Plasma Epstein-Barr virus (EBV) DNA titers have been used to monitor treatment response and provide prognostic information on survival for nasopharyngeal carcinoma (NPC). However, the long-term prognostic role of pretreatment and posttreatment titers after radical contemporaneous radiation therapy remains uncertain. We recruited 260 evaluable patients with non-metastatic NPC treated with radical intensity-modulated radiation therapy (IMRT) with or without adjunct chemotherapy. Plasma EBV DNA titers at baseline and then 8 weeks and 6 months after IMRT were measured. Cox regression models were employed to identify interaction between post-IMRT 8(th) week and 6(th) month undetectable titers and 3-year survival endpoints. Concordance indices (Ct) from time-dependent receiver-operating characteristics (TDROC) were compared between patients with post-IMRT undetectable and those with detectable titers. After a median follow-up duration of 3.4 years (range 1.4-4.6 years), patients with post-IMRT 8(th) week and 6(th) month undetectable plasma EBV DNA titers enjoyed longer 3-year survival endpoints than those who had detectable titers at the same time points.

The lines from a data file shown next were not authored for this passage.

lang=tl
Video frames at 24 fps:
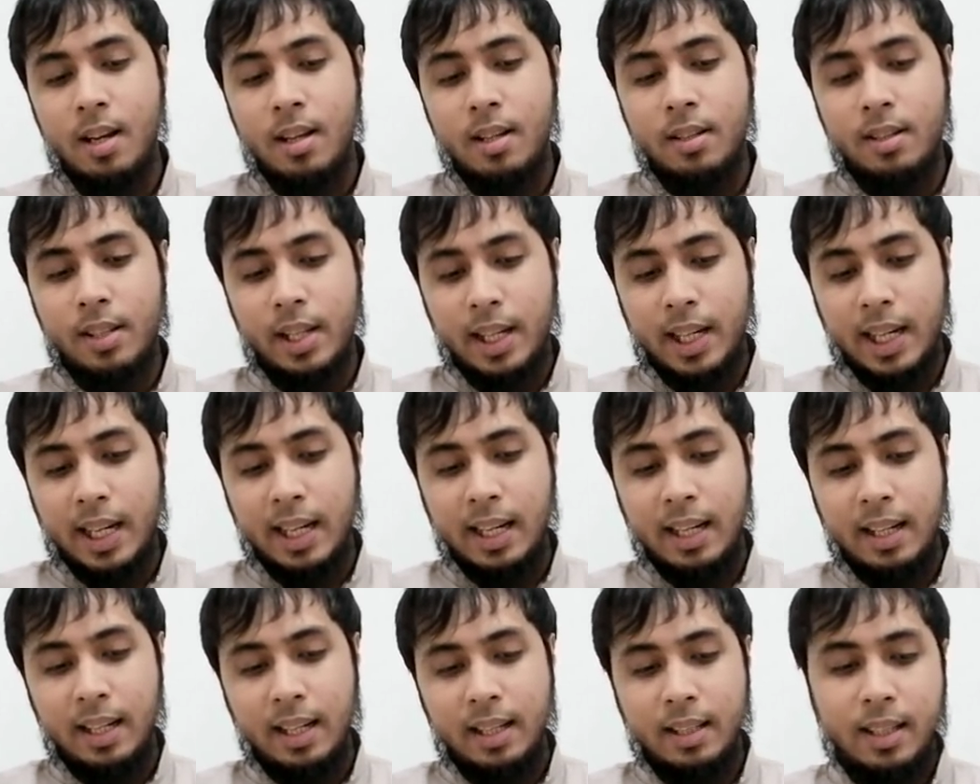
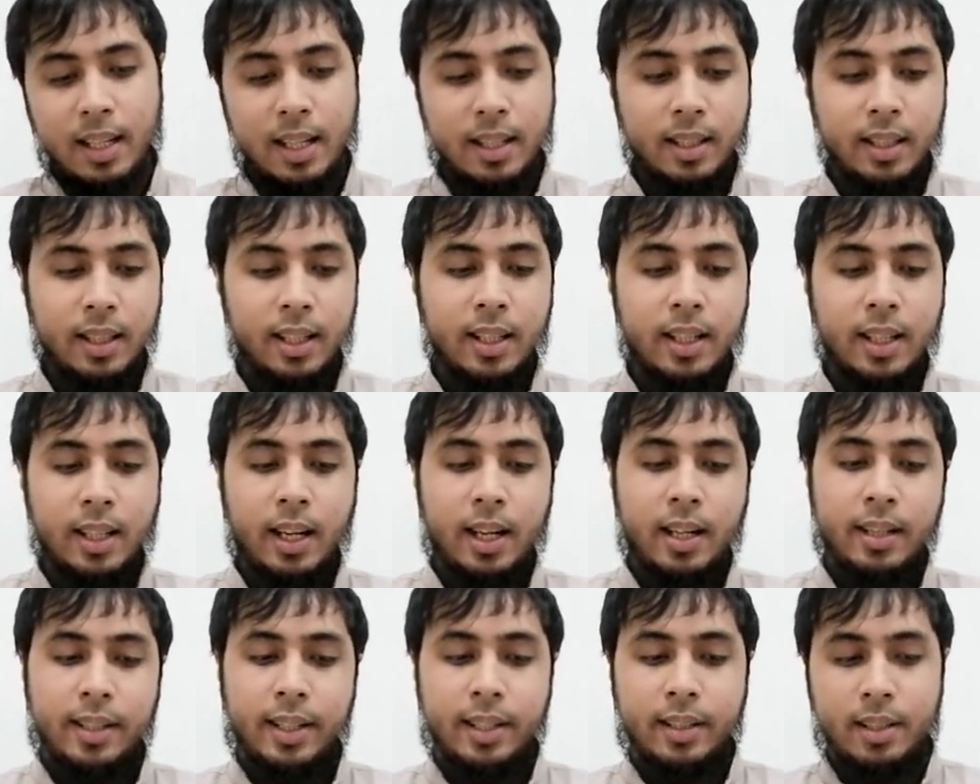Sarili lang natin ang
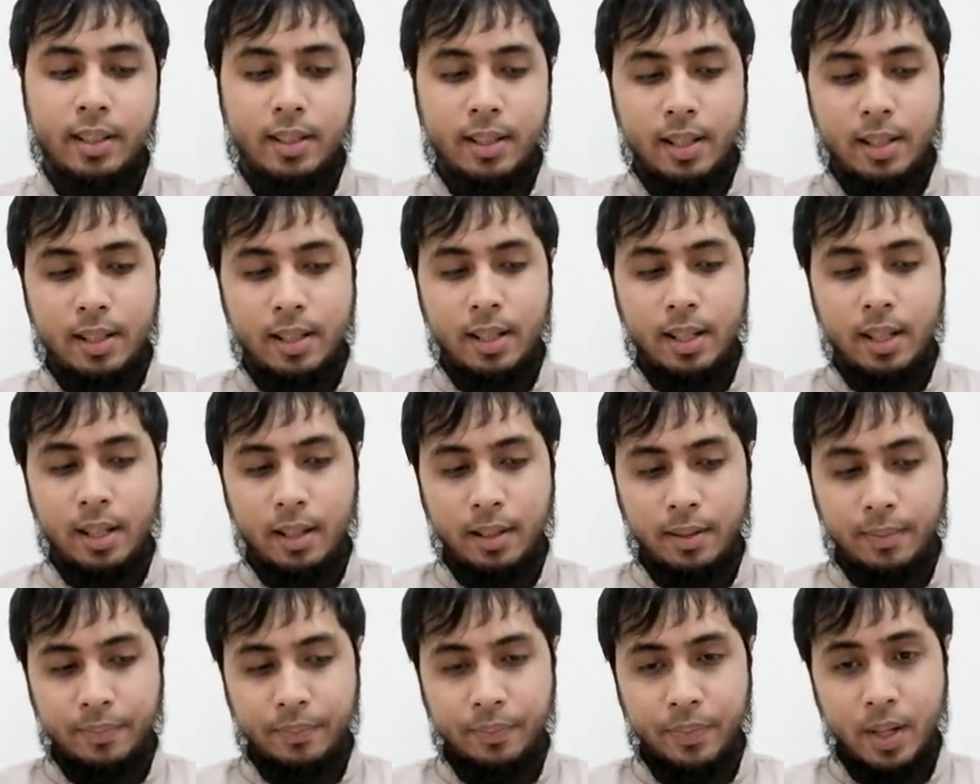kailangan natin
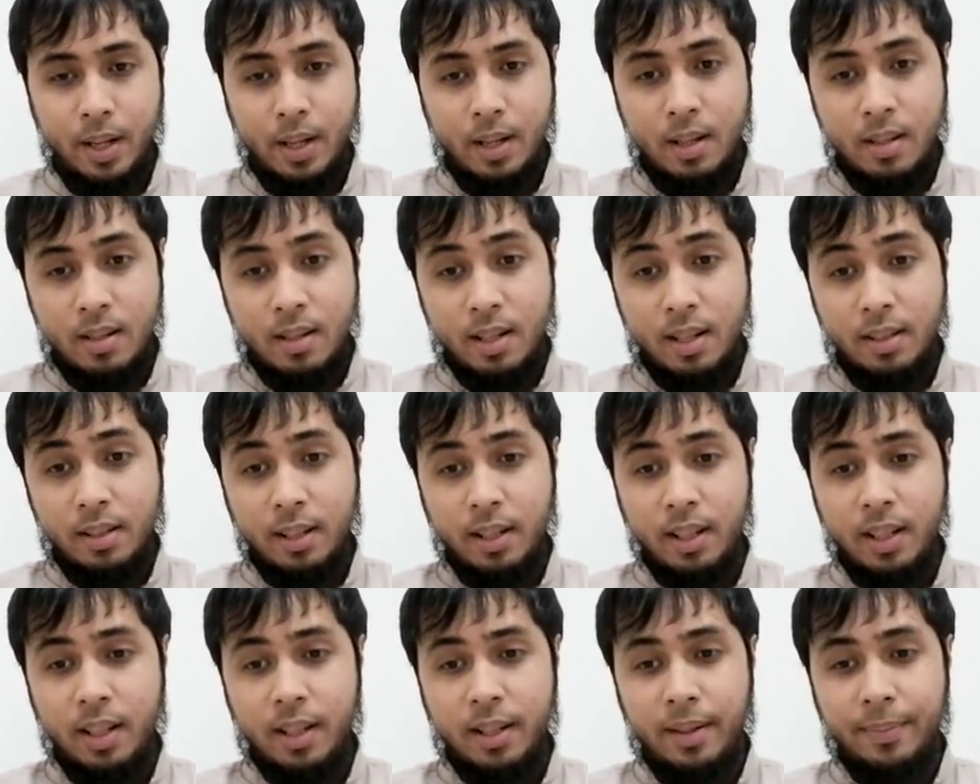sisihin.
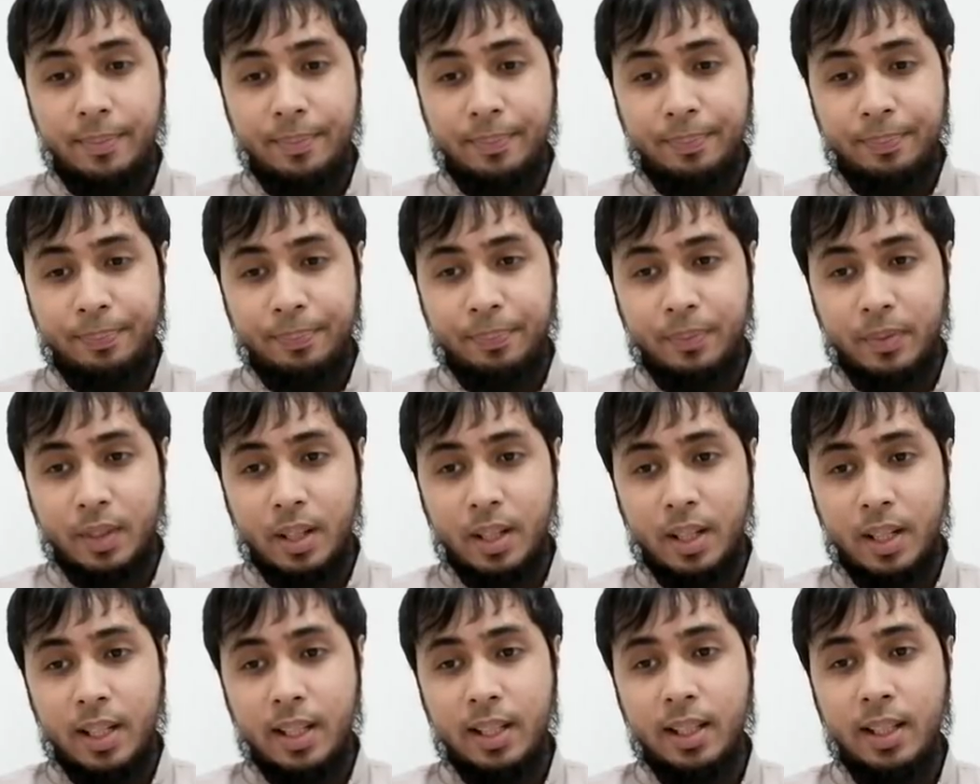Kasi
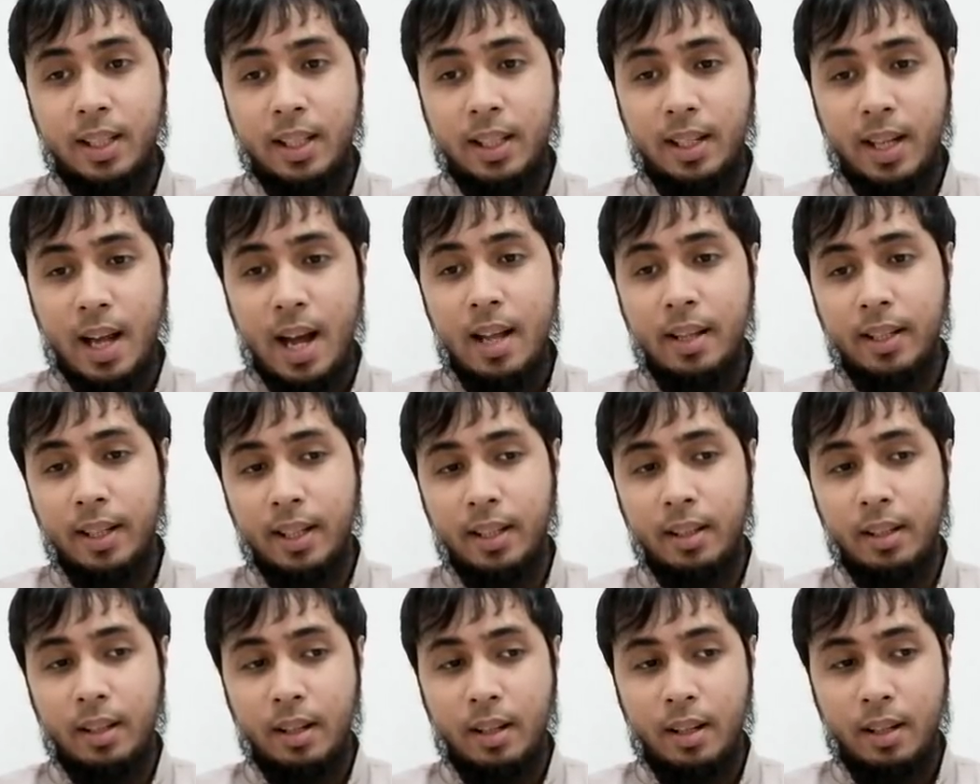hindi
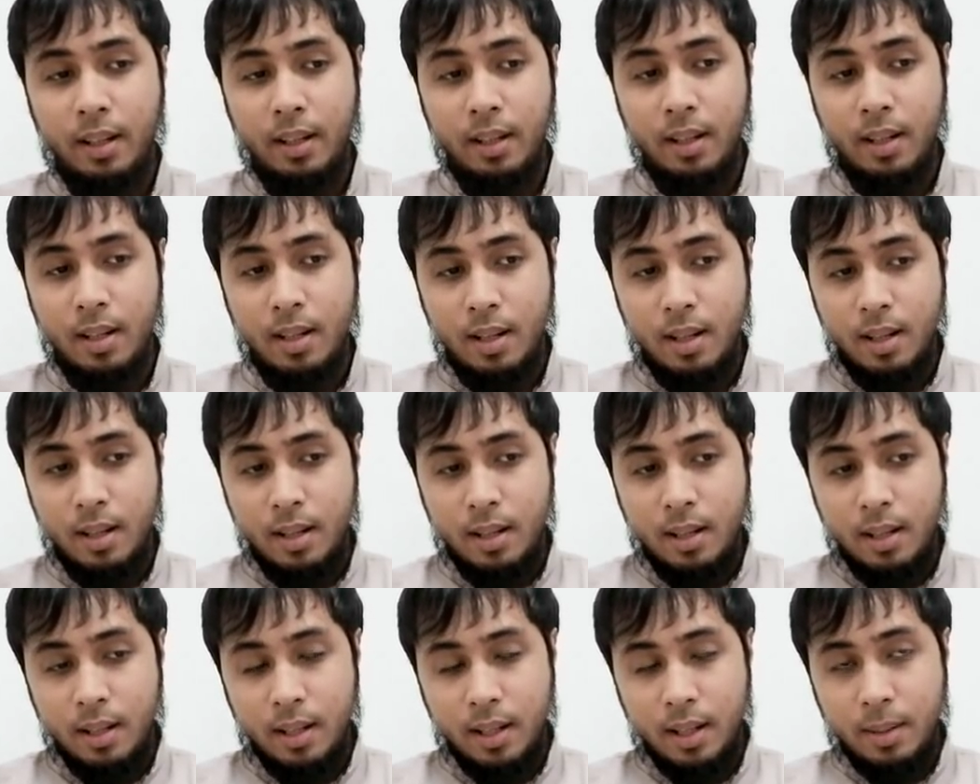natin
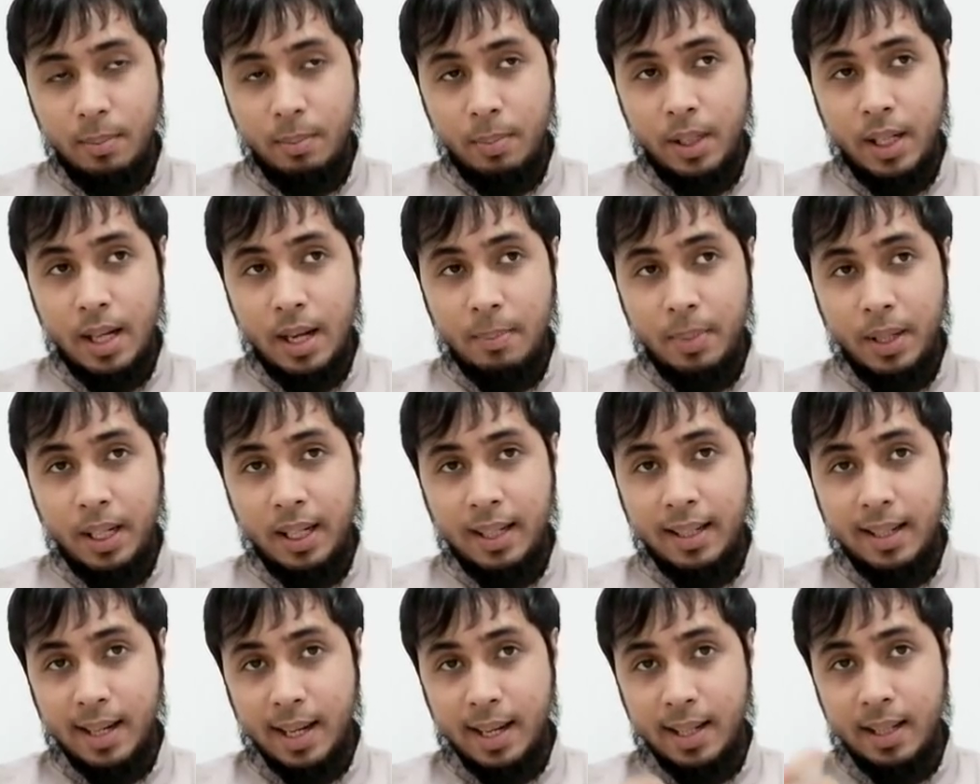
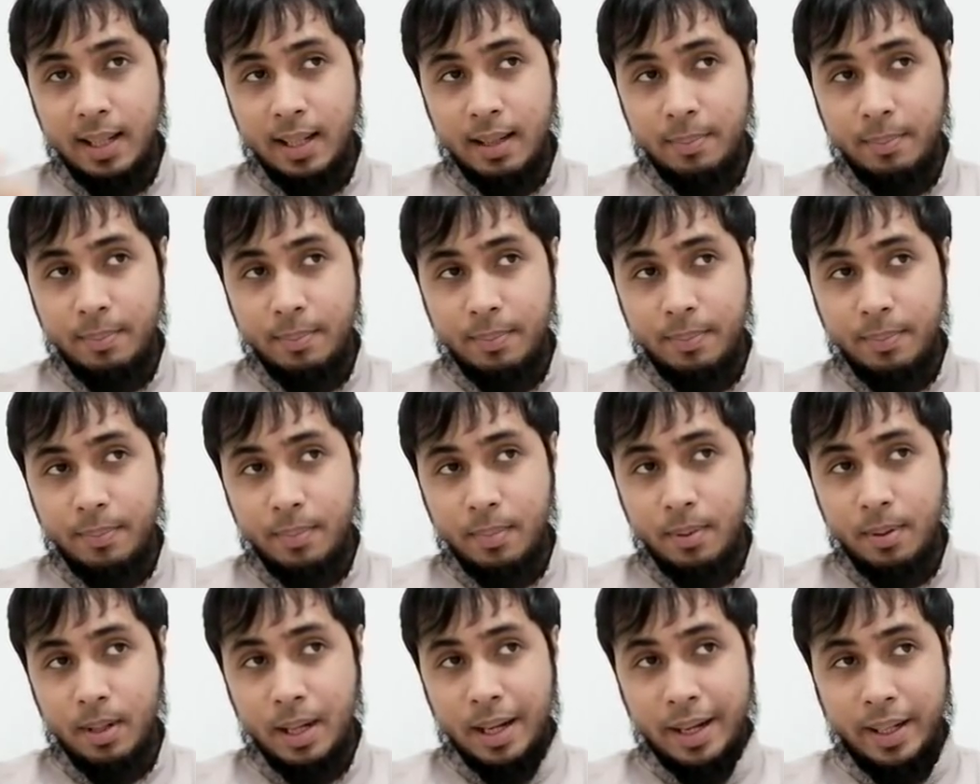ipinapalaganap
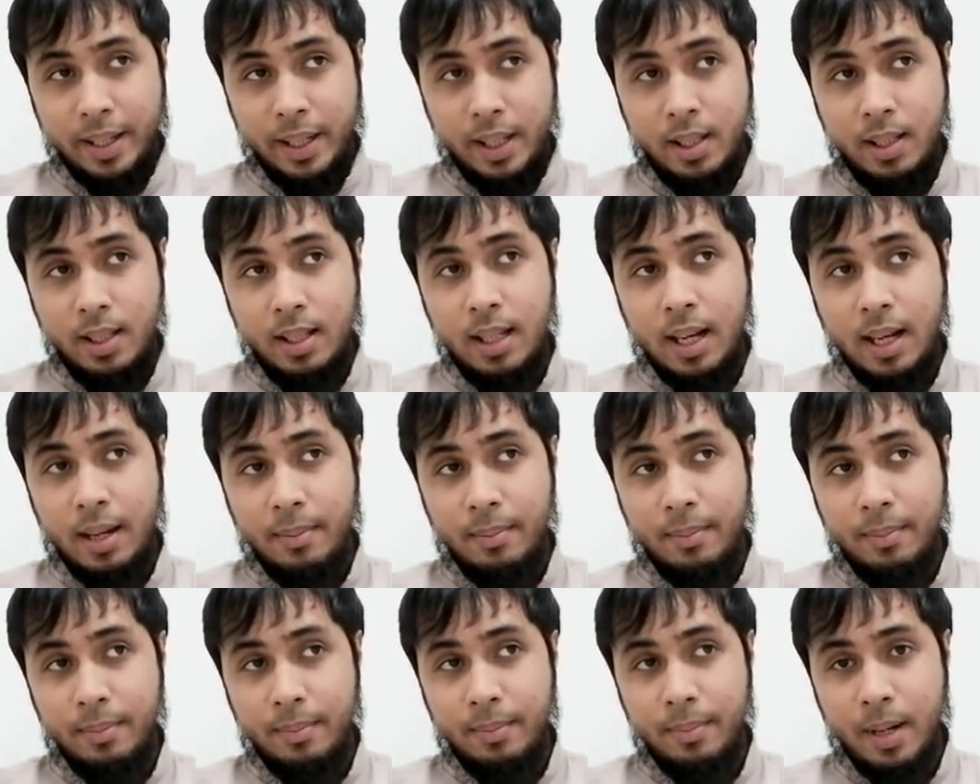ang
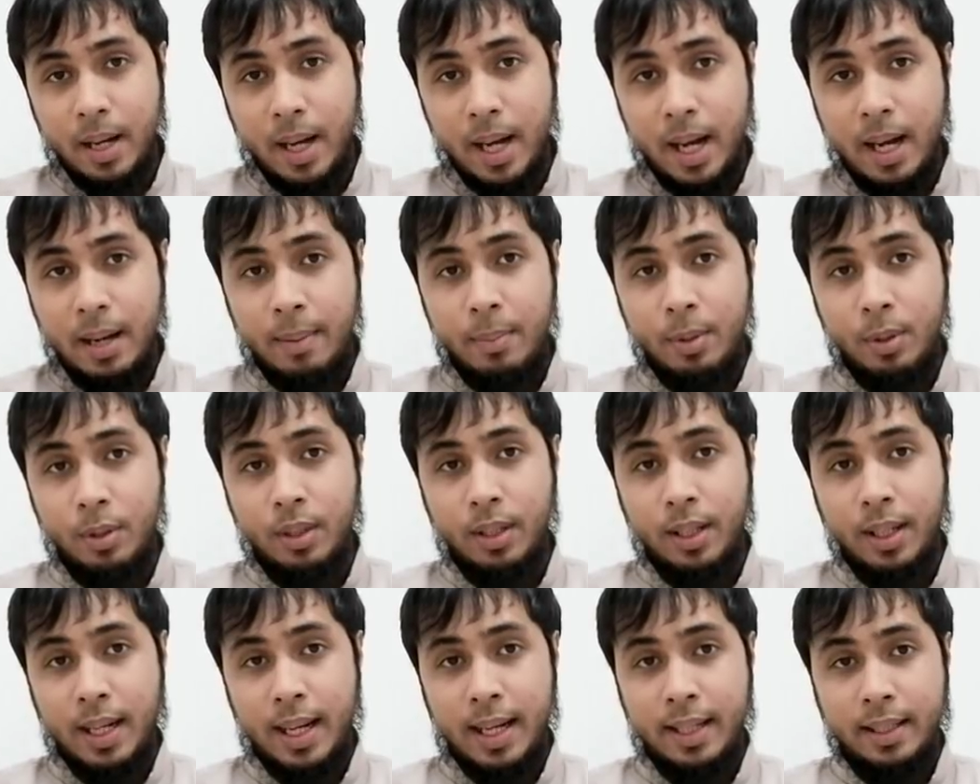Islam abot
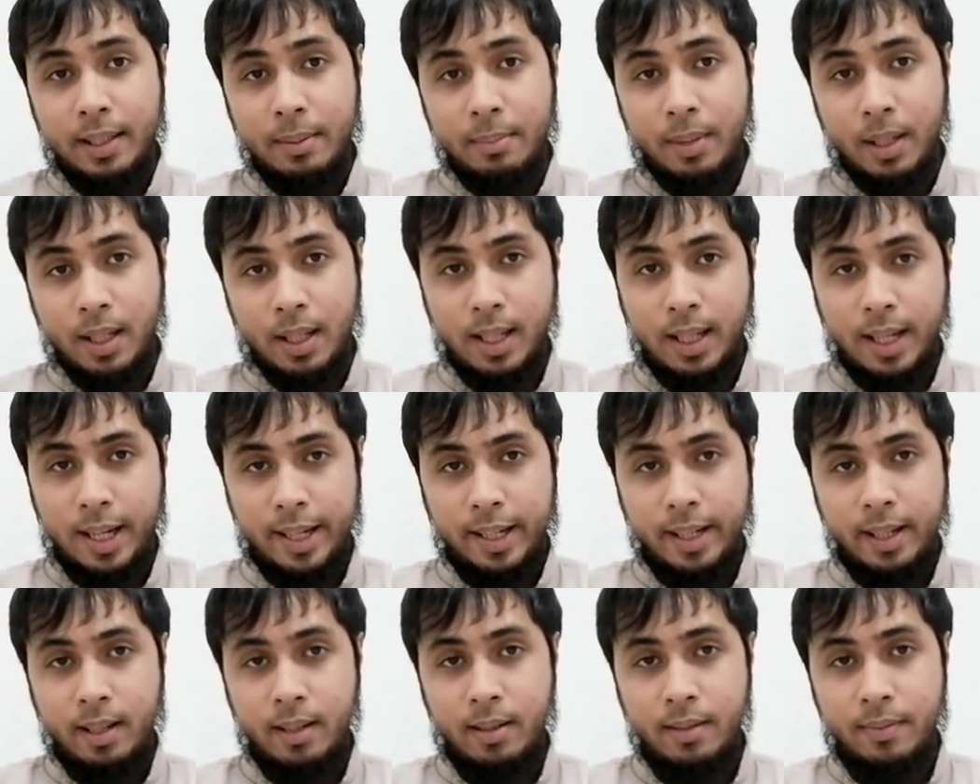ng ating
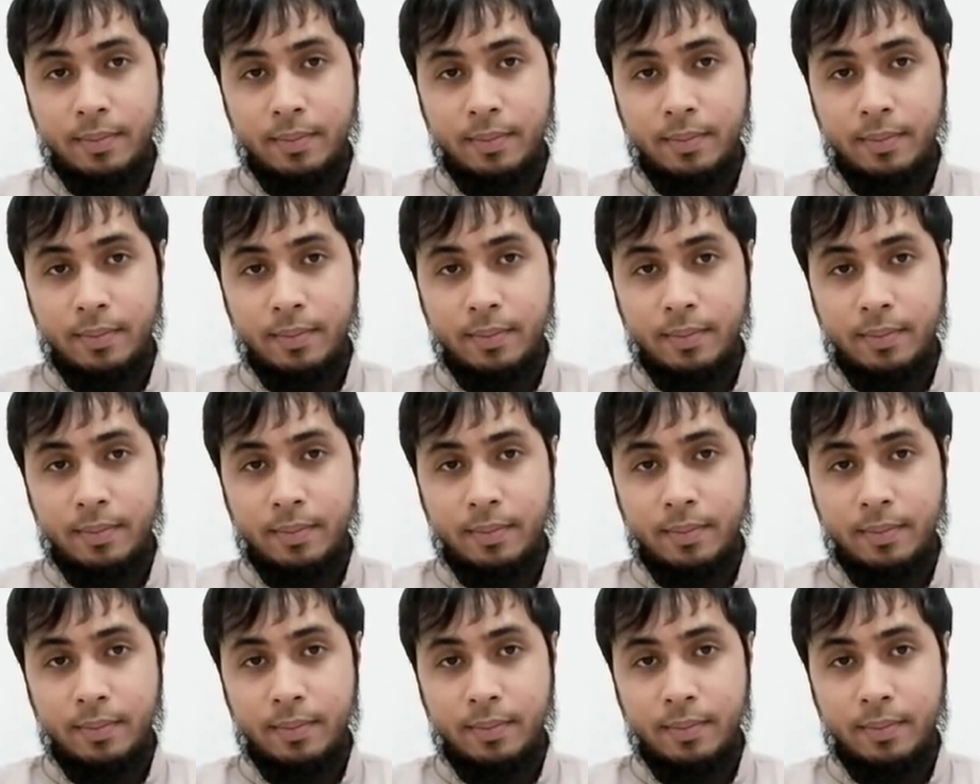makakaya.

Post-IMRT 8(th) week, and more significantly, post-IMRT 6(th) month undetectable plasma EBV DNA were the only significant prognostic factors of 3-year survival endpoints. Ct values for all 3-year survival endpoints for both post-IMRT 8(th) week and 6(th) month undetectable plasma EBV DNA were significantly higher in those with stage IVA–IVB diseases compared to stage I-III counterparts. Early post-IMRT undetectable plasma EBV DNA titers were prognostic of 3-year survival endpoints in patients with non-metastatic NPC. Intensified treatment should be further explored for patients with persistently detectable titers after IMRT.